[Dataset items]
•••••

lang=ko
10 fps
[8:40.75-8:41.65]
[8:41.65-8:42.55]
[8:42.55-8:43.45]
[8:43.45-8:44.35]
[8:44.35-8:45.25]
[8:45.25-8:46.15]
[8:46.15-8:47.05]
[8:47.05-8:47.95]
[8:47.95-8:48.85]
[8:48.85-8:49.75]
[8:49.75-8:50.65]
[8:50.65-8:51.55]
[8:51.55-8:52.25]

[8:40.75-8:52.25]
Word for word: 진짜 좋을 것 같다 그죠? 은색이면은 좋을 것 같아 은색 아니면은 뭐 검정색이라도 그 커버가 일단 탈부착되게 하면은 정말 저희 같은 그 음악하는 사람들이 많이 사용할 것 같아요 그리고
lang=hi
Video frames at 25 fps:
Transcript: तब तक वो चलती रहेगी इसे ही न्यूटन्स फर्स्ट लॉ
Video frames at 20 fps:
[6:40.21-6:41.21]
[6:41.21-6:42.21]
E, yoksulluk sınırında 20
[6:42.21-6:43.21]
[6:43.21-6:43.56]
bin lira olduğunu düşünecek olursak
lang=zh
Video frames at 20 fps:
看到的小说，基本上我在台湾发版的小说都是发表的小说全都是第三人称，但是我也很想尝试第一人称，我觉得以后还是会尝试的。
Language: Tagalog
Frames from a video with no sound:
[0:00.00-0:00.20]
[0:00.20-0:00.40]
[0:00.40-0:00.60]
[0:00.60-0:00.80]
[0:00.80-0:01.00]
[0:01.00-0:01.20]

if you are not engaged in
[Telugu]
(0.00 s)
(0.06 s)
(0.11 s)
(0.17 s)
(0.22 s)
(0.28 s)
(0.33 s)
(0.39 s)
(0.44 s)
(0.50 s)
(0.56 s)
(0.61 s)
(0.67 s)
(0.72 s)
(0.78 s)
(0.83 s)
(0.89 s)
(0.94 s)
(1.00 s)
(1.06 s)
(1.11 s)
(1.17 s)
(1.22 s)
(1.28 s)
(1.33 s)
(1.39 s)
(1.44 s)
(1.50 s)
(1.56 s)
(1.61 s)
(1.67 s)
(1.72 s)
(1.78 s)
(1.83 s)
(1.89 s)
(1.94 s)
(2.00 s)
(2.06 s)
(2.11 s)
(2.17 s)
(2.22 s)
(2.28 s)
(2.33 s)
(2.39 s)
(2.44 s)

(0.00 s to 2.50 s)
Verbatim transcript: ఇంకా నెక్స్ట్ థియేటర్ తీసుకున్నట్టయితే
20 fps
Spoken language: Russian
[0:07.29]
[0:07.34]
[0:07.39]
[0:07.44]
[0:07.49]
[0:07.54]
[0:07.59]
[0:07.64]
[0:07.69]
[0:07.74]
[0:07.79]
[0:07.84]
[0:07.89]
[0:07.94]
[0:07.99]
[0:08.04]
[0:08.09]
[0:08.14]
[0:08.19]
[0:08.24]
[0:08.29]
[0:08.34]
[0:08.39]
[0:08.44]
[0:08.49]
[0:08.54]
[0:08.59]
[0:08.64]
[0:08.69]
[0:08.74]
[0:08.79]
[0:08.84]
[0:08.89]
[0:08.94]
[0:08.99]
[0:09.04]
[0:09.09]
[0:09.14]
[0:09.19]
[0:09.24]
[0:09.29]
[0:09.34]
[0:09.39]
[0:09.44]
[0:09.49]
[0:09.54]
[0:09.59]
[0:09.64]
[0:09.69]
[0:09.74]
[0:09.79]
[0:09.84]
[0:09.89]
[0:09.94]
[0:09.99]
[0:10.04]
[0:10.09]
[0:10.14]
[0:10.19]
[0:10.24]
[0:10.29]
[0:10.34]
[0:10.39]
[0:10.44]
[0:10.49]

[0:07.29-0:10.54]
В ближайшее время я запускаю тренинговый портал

•••••

● Work required
Reproduce all of the entries verbatim.

● Answer to this exercise
lang=ko
10 fps
[8:40.75-8:41.65]
[8:41.65-8:42.55]
[8:42.55-8:43.45]
[8:43.45-8:44.35]
[8:44.35-8:45.25]
[8:45.25-8:46.15]
[8:46.15-8:47.05]
[8:47.05-8:47.95]
[8:47.95-8:48.85]
[8:48.85-8:49.75]
[8:49.75-8:50.65]
[8:50.65-8:51.55]
[8:51.55-8:52.25]

[8:40.75-8:52.25]
Word for word: 진짜 좋을 것 같다 그죠? 은색이면은 좋을 것 같아 은색 아니면은 뭐 검정색이라도 그 커버가 일단 탈부착되게 하면은 정말 저희 같은 그 음악하는 사람들이 많이 사용할 것 같아요 그리고
lang=hi
Video frames at 25 fps:
Transcript: तब तक वो चलती रहेगी इसे ही न्यूटन्स फर्स्ट लॉ
Video frames at 20 fps:
[6:40.21-6:41.21]
[6:41.21-6:42.21]
E, yoksulluk sınırında 20
[6:42.21-6:43.21]
[6:43.21-6:43.56]
bin lira olduğunu düşünecek olursak
lang=zh
Video frames at 20 fps:
看到的小说，基本上我在台湾发版的小说都是发表的小说全都是第三人称，但是我也很想尝试第一人称，我觉得以后还是会尝试的。
Language: Tagalog
Frames from a video with no sound:
[0:00.00-0:00.20]
[0:00.20-0:00.40]
[0:00.40-0:00.60]
[0:00.60-0:00.80]
[0:00.80-0:01.00]
[0:01.00-0:01.20]

if you are not engaged in
[Telugu]
(0.00 s)
(0.06 s)
(0.11 s)
(0.17 s)
(0.22 s)
(0.28 s)
(0.33 s)
(0.39 s)
(0.44 s)
(0.50 s)
(0.56 s)
(0.61 s)
(0.67 s)
(0.72 s)
(0.78 s)
(0.83 s)
(0.89 s)
(0.94 s)
(1.00 s)
(1.06 s)
(1.11 s)
(1.17 s)
(1.22 s)
(1.28 s)
(1.33 s)
(1.39 s)
(1.44 s)
(1.50 s)
(1.56 s)
(1.61 s)
(1.67 s)
(1.72 s)
(1.78 s)
(1.83 s)
(1.89 s)
(1.94 s)
(2.00 s)
(2.06 s)
(2.11 s)
(2.17 s)
(2.22 s)
(2.28 s)
(2.33 s)
(2.39 s)
(2.44 s)

(0.00 s to 2.50 s)
Verbatim transcript: ఇంకా నెక్స్ట్ థియేటర్ తీసుకున్నట్టయితే
20 fps
Spoken language: Russian
[0:07.29]
[0:07.34]
[0:07.39]
[0:07.44]
[0:07.49]
[0:07.54]
[0:07.59]
[0:07.64]
[0:07.69]
[0:07.74]
[0:07.79]
[0:07.84]
[0:07.89]
[0:07.94]
[0:07.99]
[0:08.04]
[0:08.09]
[0:08.14]
[0:08.19]
[0:08.24]
[0:08.29]
[0:08.34]
[0:08.39]
[0:08.44]
[0:08.49]
[0:08.54]
[0:08.59]
[0:08.64]
[0:08.69]
[0:08.74]
[0:08.79]
[0:08.84]
[0:08.89]
[0:08.94]
[0:08.99]
[0:09.04]
[0:09.09]
[0:09.14]
[0:09.19]
[0:09.24]
[0:09.29]
[0:09.34]
[0:09.39]
[0:09.44]
[0:09.49]
[0:09.54]
[0:09.59]
[0:09.64]
[0:09.69]
[0:09.74]
[0:09.79]
[0:09.84]
[0:09.89]
[0:09.94]
[0:09.99]
[0:10.04]
[0:10.09]
[0:10.14]
[0:10.19]
[0:10.24]
[0:10.29]
[0:10.34]
[0:10.39]
[0:10.44]
[0:10.49]

[0:07.29-0:10.54]
В ближайшее время я запускаю тренинговый портал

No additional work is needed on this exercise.